Hiccups are generally considered a minor annoyance. Almost everyone has experienced this involuntary spasm of the diaphragm. As air rushes in, the glottis in the voice box is pulled closed and creates the sound doctors call “singultus.” A normal bout of hiccups doesn’t last very long, but it can be embarrassing. Somewhat surprisingly, doctors often recommend home remedies when someone needs relief from hiccups.

They have even written about hiccup remedies in the medical literature.
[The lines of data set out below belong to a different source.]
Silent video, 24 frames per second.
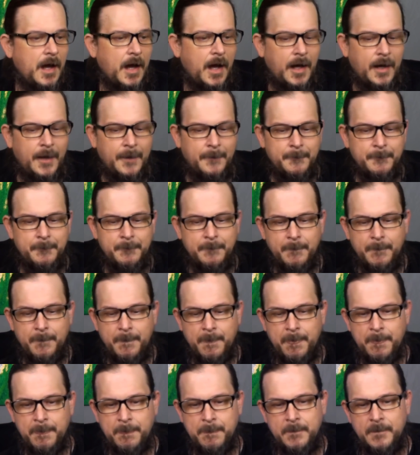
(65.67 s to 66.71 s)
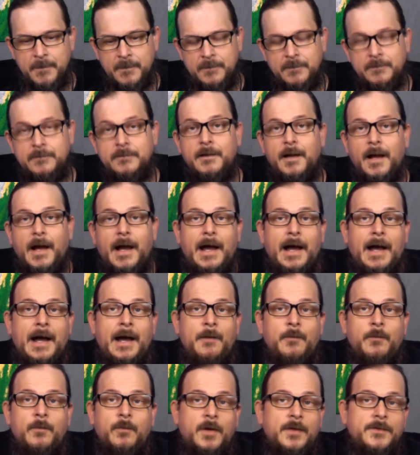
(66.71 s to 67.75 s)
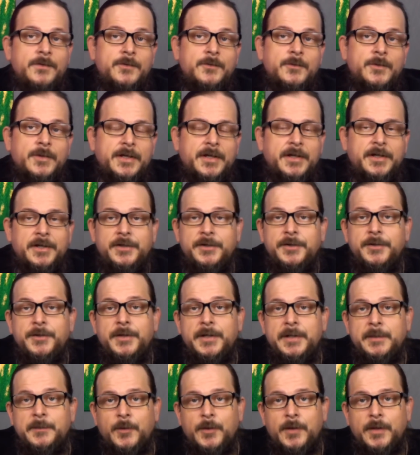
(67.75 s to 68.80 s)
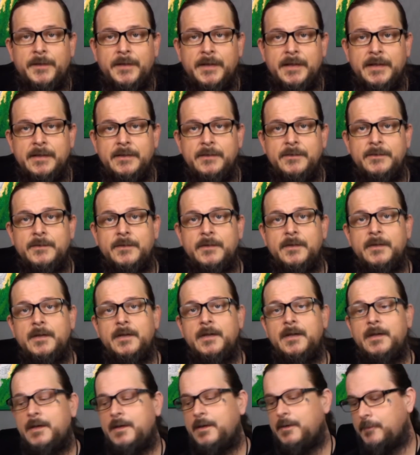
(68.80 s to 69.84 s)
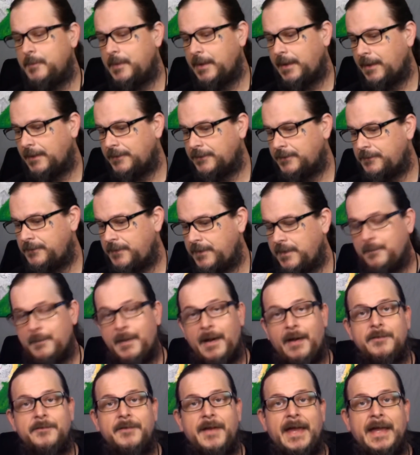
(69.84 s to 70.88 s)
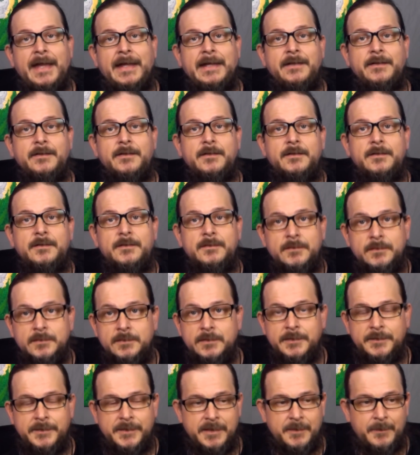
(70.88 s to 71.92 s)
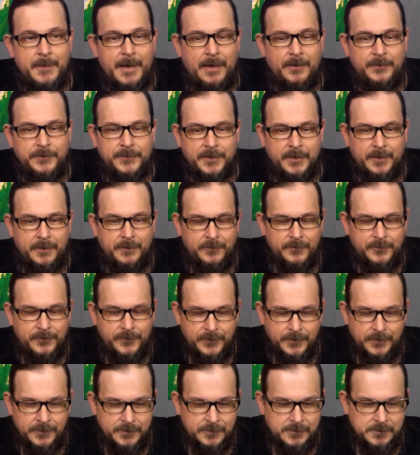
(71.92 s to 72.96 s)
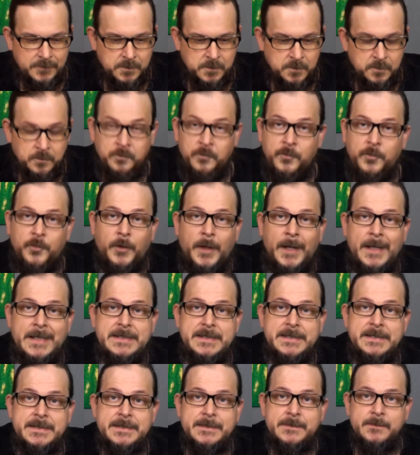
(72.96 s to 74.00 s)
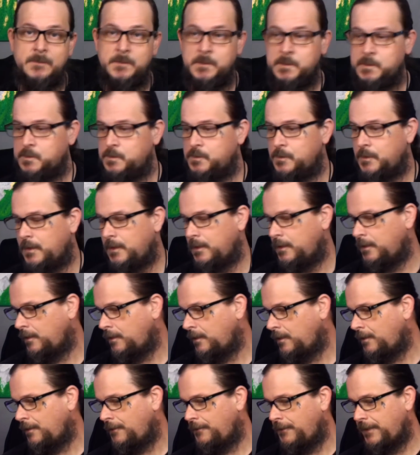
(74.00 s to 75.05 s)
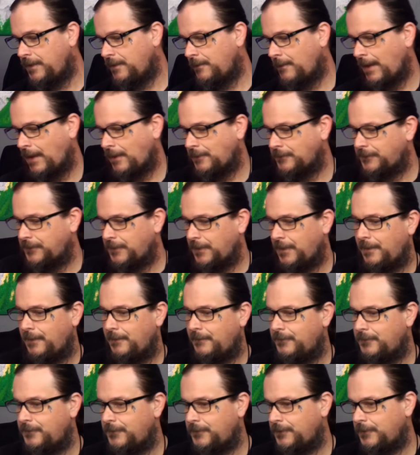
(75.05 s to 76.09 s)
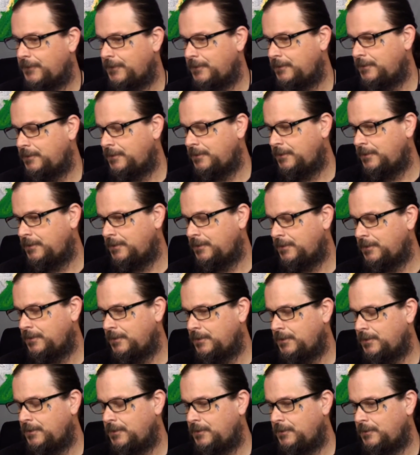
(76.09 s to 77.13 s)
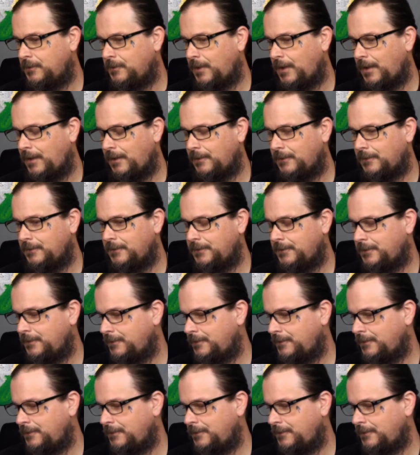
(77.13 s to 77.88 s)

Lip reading: I wasn't really going to do any more of these because of the amount of hate, the amount of threats, the amount of, well,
One classic remedy, a spoonful of granulated sugar swallowed dry, was recommended in The New England Journal of Medicine (Dec. 23, 1971). We have heard from many readers who have found this approach useful. Others have shared their own hiccup remedies.

Can Home Remedies Really Provide Relief from Hiccups?

Q. A long time ago, I heard a short piece on hiccups and a cure on NPR. All I remember is that there’s some scientific evidence linking nerves in the roof of the mouth to the trigger for hiccups. The main point was you could use the back of a spoon to put moderate, consistent pressure on the soft palate to relieve hiccups.

It does work, at least for me. I have never again heard or seen this cure written up. Did I dream it?

A. You didn’t dream it. Thanks for pointing us to a delightful interview Scott Simon conducted with Beatrice Golomb, MD, PhD, on NPR in 2004.  In it, she describes a variety of ways people could stimulate the nerves in the roof of the mouth, including the spoon approach you mention. (She suggests a cold spoon might be most effective.) Such stimulation appears to interrupt the reflex and offer relief from hiccups.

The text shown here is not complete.